In Vaterstetten wird heute ein ganz besonderes Ereignis gefeiert: Brigitte und Günter Jantos blicken stolz auf 65 Jahre Ehe zurück und zelebrieren zudem Günters 95. Geburtstag. Die beiden lernten sich 1960 beim Polizeiball kennen, was nicht gerade der Beginn einer turtelnden Romanze war. „Es war keine Liebe auf den ersten Blick“, erinnert sich das Paar lebhaft. Günter, ein gebürtiger Oberschlesier, hat mit seiner Familie über verschiedene Stationen in Deutschland den Weg nach München gefunden und dort als Maurergeselle gearbeitet. Er wollte ursprünglich einen Faschingsball besuchen, aber das Schicksal führte ihn an diesen feierlichen Abend zu Brigitte, wo sich langsam eine tiefe Verbindung entwickelte. Führt das etwa zu einer unverhofften Veränderung im Leben?

Die Heiratspläne waren anfangs nicht auf dem Tisch. Brigitte, die Münchnerin, war anfangs skeptisch gegenüber dem Gedanken, den Bund fürs Leben zu schließen. Dennoch heirateten die beiden 1961 im Standesamt am Mariahilfplatz, um gemeinsam in ihrem selbstgebauten Haus in Vaterstetten leben zu können. Brigitte trug an ihrem großen Tag ein schwarzes Kleid, da sie wenig Geld für den Hausbau ausgeben wollten und außerdem ihren Opa kürzlich verloren hatte.

Ein bewegtes Leben

Nach der Hochzeit begann das Paar, sich in ihrem neuen Zuhause einzuleben. Günter machte rasch Karriere: Er legte seine Meister- und Ingenieursprüfung ab, wurde Geschäftsführer einer Baufirma und war schließlich auch im Landratsamt München tätig. Brigitte hingegen arbeitete im Büro und war für ihre Familie da. „Wir hatten wenig Zeit für Hobbys“, blickt sie zurück, „aber wir haben die Zeit beim Bergsteigen und Reisen sehr genossen.“ In den letzten Jahren haben die beiden jedoch aus gesundheitlichen Gründen das Reisen einstellen müssen und erfreuen sich nun daran, Zeit in ihrem schönen Garten zu verbringen.

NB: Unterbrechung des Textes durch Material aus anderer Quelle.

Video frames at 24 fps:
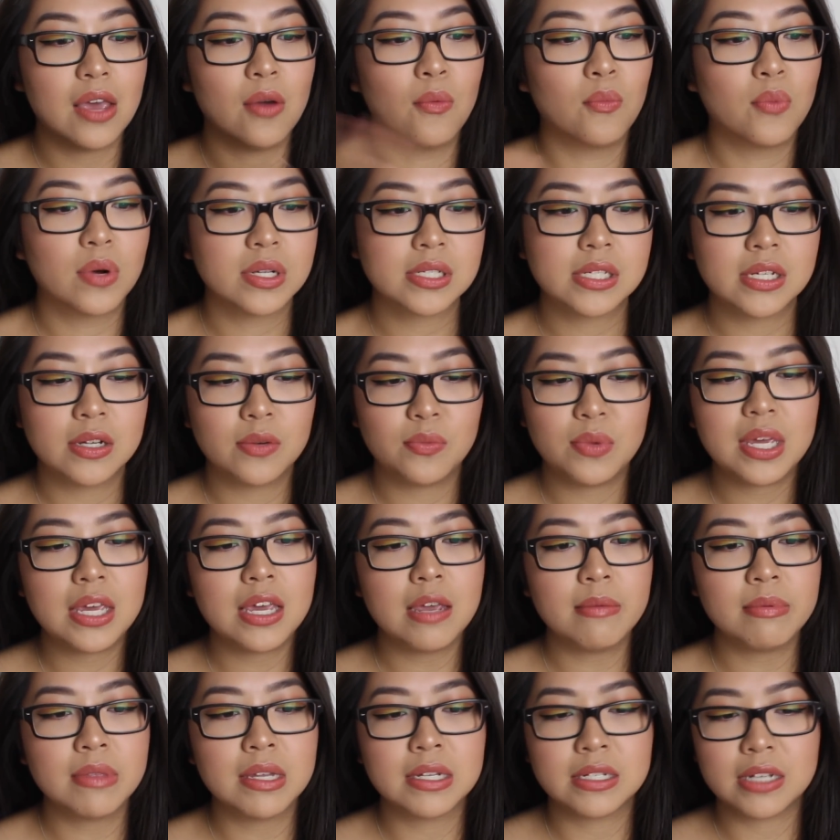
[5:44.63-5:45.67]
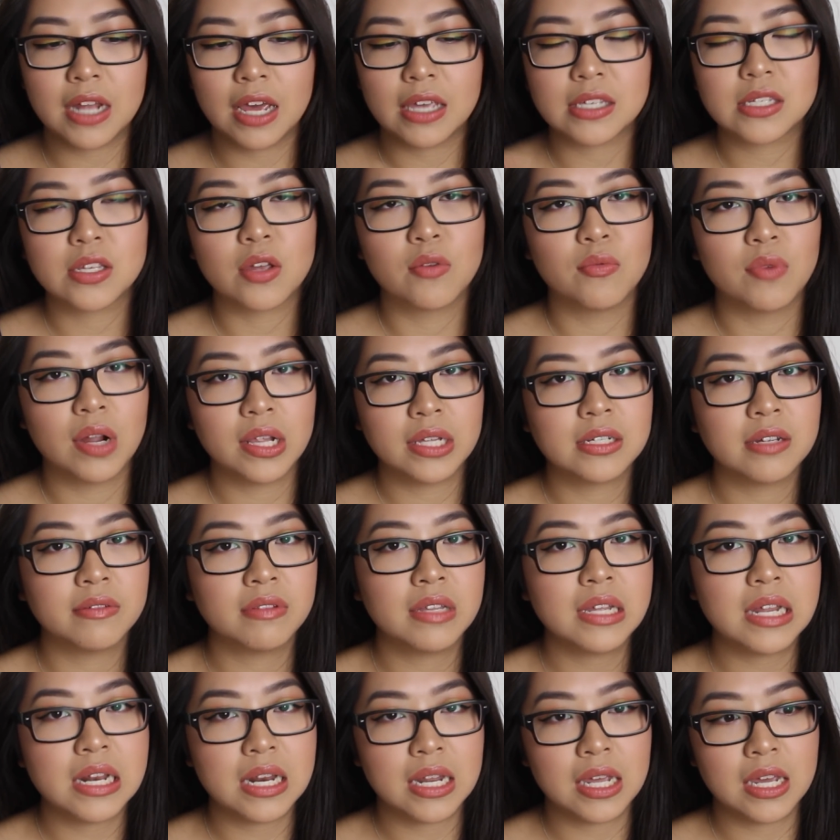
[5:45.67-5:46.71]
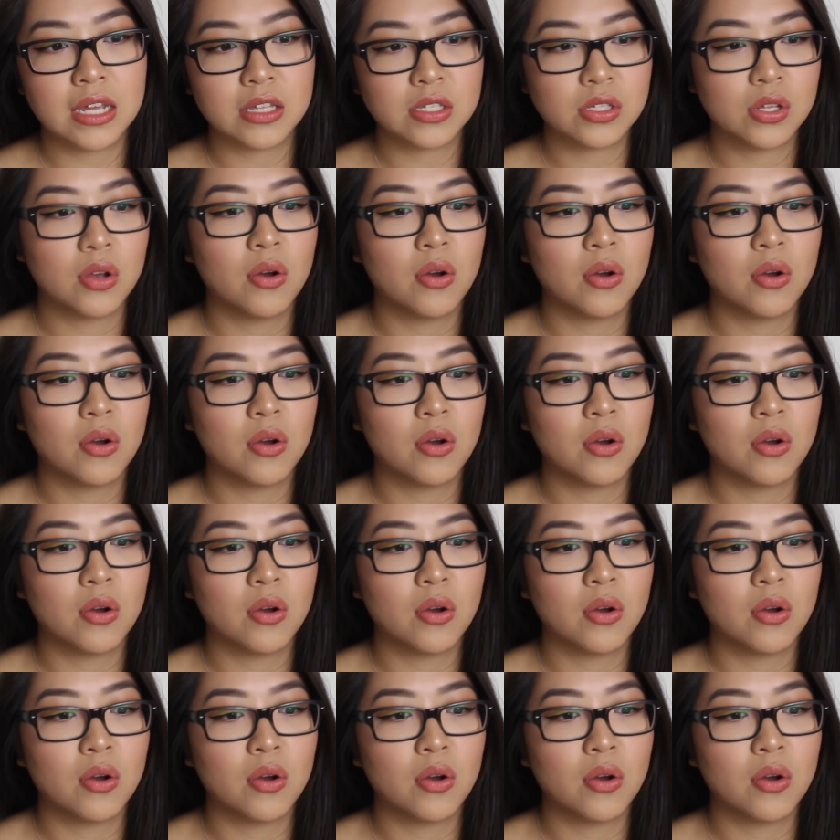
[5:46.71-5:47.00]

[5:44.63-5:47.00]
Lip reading: we keep the desk relatively neat,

„Ein Rezept für unsere lange Ehe haben wir nicht“, betont Günter lächelnd. Sie heben hervor, dass sie nie ernsthaft gestritten haben. Für Günter zählt die Harmonie in der Beziehung, während Brigitte die Rücksichtnahme ihres Mannes besonders schätzt. Diese wertvolle Einstellung und das Miteinander haben sie über die Jahrzehnte getragen, was die Eiserne Hochzeit zu einem Erlebnis der Dankbarkeit und des Feierns macht.

Besondere Momente der Erinnerung

Die Eiserne Hochzeit, der 65. Hochzeitstag, wird oft mit besonderen Ritualen und der Aufführung besinnlicher Gedichte gewürdigt. Worte wie „Die Liebe, die uns eint“ oder „Das Band der Liebe“ beschreiben das Fest der unerschütterlichen Verbindung und all der gemeinsamen Erlebnisse. Solche Gedichte drücken nicht nur Emotionen aus, sondern auch die Stärke dieser Ehe, die durch Höhen und Tiefen gemeinsam gegangen ist. Jeder, der das Glück hat, an solchen Feierlichkeiten teilzunehmen, weiß um die besondere Bedeutung dieser Errungenschaft, die sie alle eingeladen hat, innezuhalten und zu würdigen, was Liebe bedeutet.

Das Beispiel von Brigitte und Günter Jantos zeigt auf eindrucksvolle Weise, wie tiefgewurzelt die Liebe wachsen kann. Ihre Geschichte ist nicht nur ein Blick zurück auf 65 Jahre voller Lebensweisheiten, sondern auch eine Inspiration für viele Paare. Es gilt, die Liebe und Verbundenheit zu feiern, die ein ganzes Leben lang Bestand hat, so wie es auch die Veranstaltungen zur Eiserne Hochzeit versprechen.

Feierlichkeiten wie die von Jantos sind zu einer wunderschönen Tradition geworden, um ein Leben der Gemeinschaft, der Hilfe und der tiefen Zuneigung zu ehren. Liebe muss gefeiert werden, und sie bleibt ein zentraler Teil unseres Lebens. Merkur und weiteren Quellen Rheinpfalz Gedichte Seele laden uns ein, mehr darüber nachzudenken.